# Nautical Definition



## Alan Hill (Jun 21, 2005)

Saw a picture in the Gallery the other day of TN Michaelangelo at sea, waves breaking over the bow and all that. What does "TN" stand for, that one escapes me? And the online dictionaries don't know either other than ton and Tennessee. Thanks in advance. Alan Hill Bridgeport, Pa. USN


----------



## Santos (Mar 16, 2005)

Hi Alan,

Try ' Turtle Ninja ' all I can think of. Wasnt one of the Ninja Turtles called Michaelangelo the Pizza man. ( No I didnt watch them, but my kids and grandkids did, honest ) (LOL)


Chris.


----------



## fred henderson (Jun 13, 2005)

We need an Italian member. I suspect that it is the Italian version of STS; Steam Turbine Ship.

Fred


----------



## R58484956 (Apr 19, 2004)

Italian for turbine is turbina, so halfway there.


----------



## Santos (Mar 16, 2005)

Naviglio is ship in Italian, so with turbina as turbine, then Fred is probably right in his suspicions.

TN could well stand for Turbina Naviglio or Turbine Ship.

Well done Fred.(Thumb) 

Chris.


----------



## CROIXLMTUSA (Jun 29, 2005)

*Nautical definition*

T/n stands for TURBO NAVE or Turbine(steam) Ship. thats the italian version.

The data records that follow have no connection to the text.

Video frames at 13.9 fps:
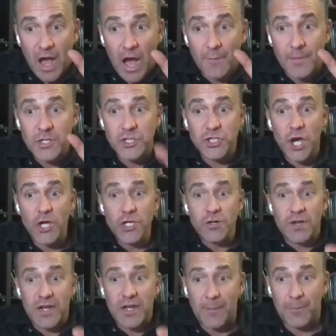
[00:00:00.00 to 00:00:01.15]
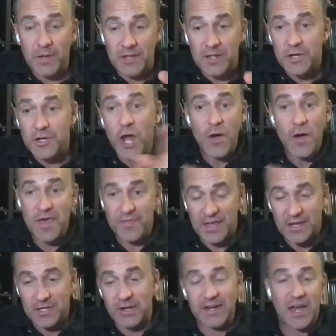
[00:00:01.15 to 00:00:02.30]
I'm going to show you a couple of, no
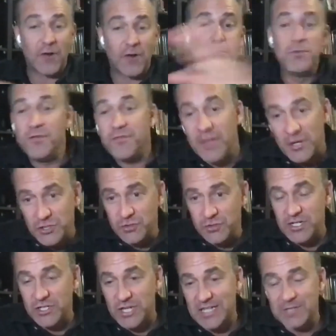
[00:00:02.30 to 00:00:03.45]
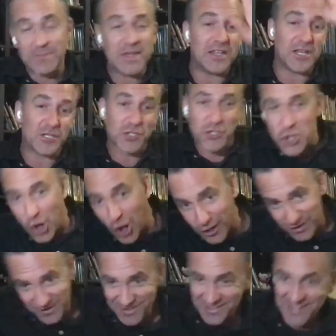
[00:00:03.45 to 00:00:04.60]
ethics, right? I remove those trees, Shazmin, it's
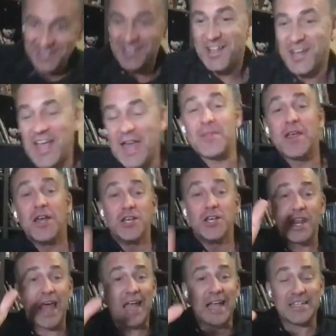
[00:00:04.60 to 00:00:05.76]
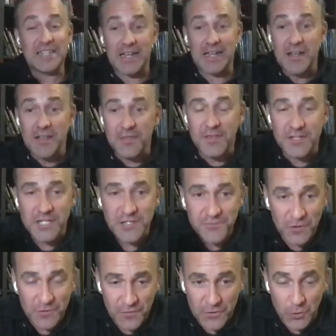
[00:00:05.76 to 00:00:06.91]
gone. Okay, like I said, this is
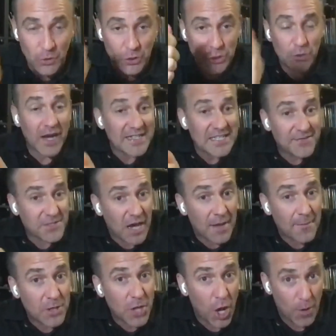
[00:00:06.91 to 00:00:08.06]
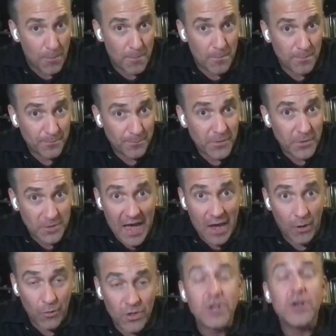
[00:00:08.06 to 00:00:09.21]
food for thought. You guys have time at home.
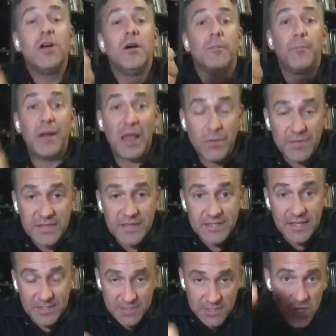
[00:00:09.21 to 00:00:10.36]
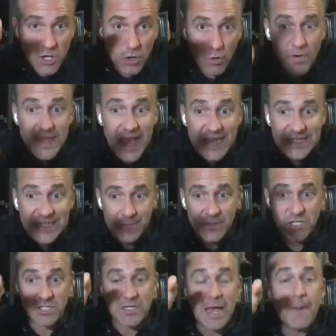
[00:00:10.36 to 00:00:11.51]
Now, play with these things. Create
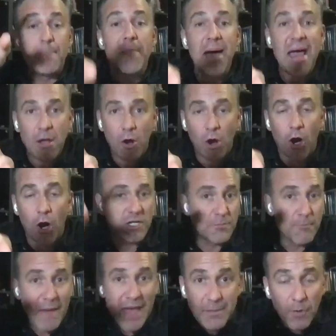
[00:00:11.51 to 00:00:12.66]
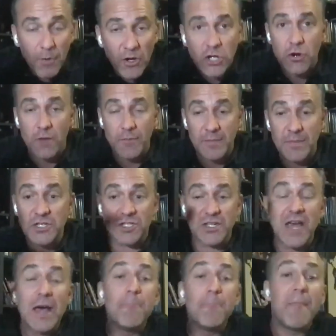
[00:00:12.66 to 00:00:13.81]
images, make art, make monochrome images,
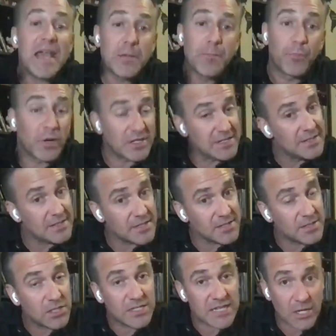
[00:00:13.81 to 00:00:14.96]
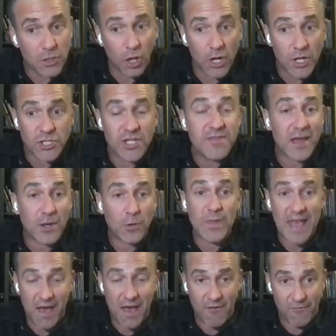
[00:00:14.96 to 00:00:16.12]
make prints. This is the technology that we
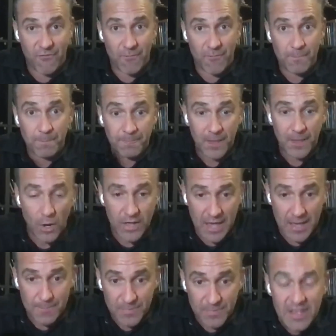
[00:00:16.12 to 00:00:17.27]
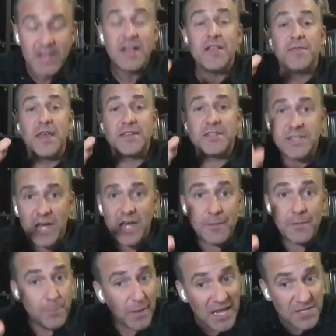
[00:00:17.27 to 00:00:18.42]
have. Okay, there's a time
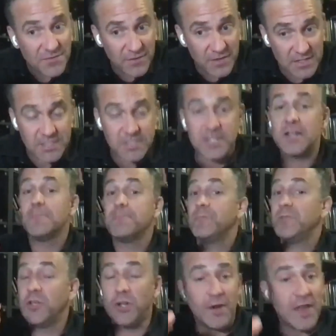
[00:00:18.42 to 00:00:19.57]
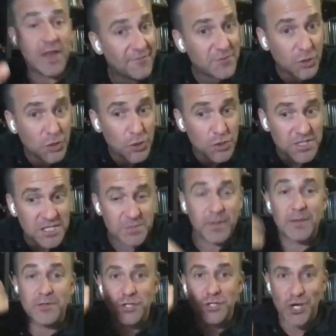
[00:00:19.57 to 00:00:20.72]
and place for this. You don't have to use this,
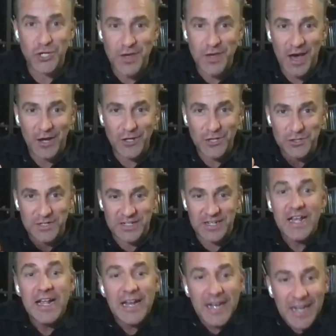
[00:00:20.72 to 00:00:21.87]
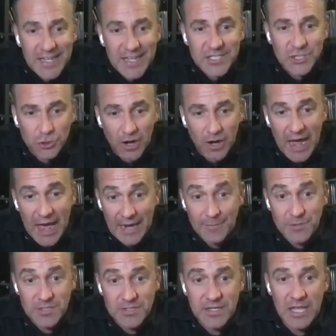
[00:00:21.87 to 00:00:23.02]
but I'm showing you how to use it. Let's try, and
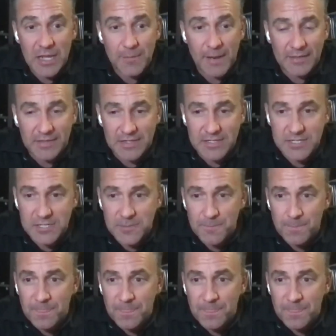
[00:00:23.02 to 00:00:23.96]
I'm just thinking about this.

On the deck plans for Michelangelo/Raffaello its written in Italian and in English. On the "english" side they are listed as S.S. Italian lines deck plans were helpful with my foreign language studies and we even toured the Raffaello on 4/21/75 (her last visit to NYC) and Leonardo da Vinci on May 14, 1975. It was great fun to practice Italian with something that interested me so much...


----------



## Alan Hill (Jun 21, 2005)

Thank you all for wrapping that up so quickly. I don't feel so bad not having heard of it before altho I should be ashamed of myself, I was stationed in Naples in the Maritime Station for 4 years. Shame. Well done, I am impressed and thank you all again. Alan Hill Bridgeport, Pa. USA


----------



## trotterdotpom (Apr 29, 2005)

Santos said:


> Hi Alan,
> 
> Try ' Turtle Ninja ' all I can think of. Wasnt one of the Ninja Turtles called Michaelangelo the Pizza man. ( No I didnt watch them, but my kids and grandkids did, honest ) (LOL)
> 
> ...


A character on Australian radio once said he'd like to see the Ninja Turtles trapped in a lift with The Bush Tucker Man*.

John T.

*The Bush Tucker Man was an ex army major who taught us all how to survive outside of town by eating wriggly things.


----------



## R58484956 (Apr 19, 2004)

Les Hiddins alias bush tucker man


----------



## trotterdotpom (Apr 29, 2005)

R58484956 said:


> Les Hiddins alias bush tucker man


Thanks. Didn't realise the Major's fame had spread so wide. More stable than the Crocodile Hunter and still doing great things for old soldiers. He had lots of tricky ways to catch a barramundi (aka Mahseer I've recently discovered).

John T.


----------



## R58484956 (Apr 19, 2004)

Bush tucker man had a series on british tv couple of years ago, I also have his CD.
Barra best tasting fish in OZ.


----------



## trotterdotpom (Apr 29, 2005)

R58484956 said:


> Bush tucker man had a series on british tv couple of years ago, I also have his CD.
> Barra best tasting fish in OZ.


Correctamundi R58...

John T.


----------